* **Exercise aim**
Would you please restate the data exactly as it stands, apart from the pictures?
━━━ Provided records ━━━
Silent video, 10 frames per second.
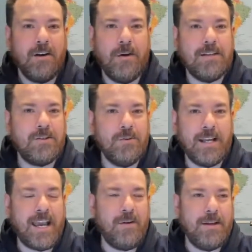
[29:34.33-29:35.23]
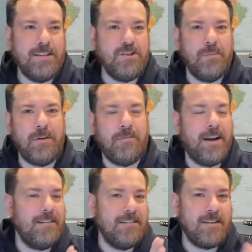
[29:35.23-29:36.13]
Great school, and I can't wait to join my
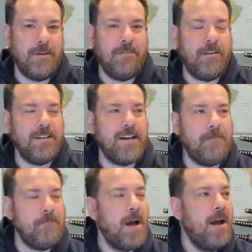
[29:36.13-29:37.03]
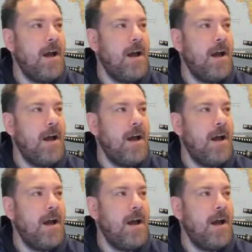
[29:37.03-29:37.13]
friend. It's going to be a fun time.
━━━
* **Solution to this exercise**
Silent video, 10 frames per second.
[29:34.33-29:35.23]
[29:35.23-29:36.13]
Great school, and I can't wait to join my
[29:36.13-29:37.03]
[29:37.03-29:37.13]
friend. It's going to be a fun time.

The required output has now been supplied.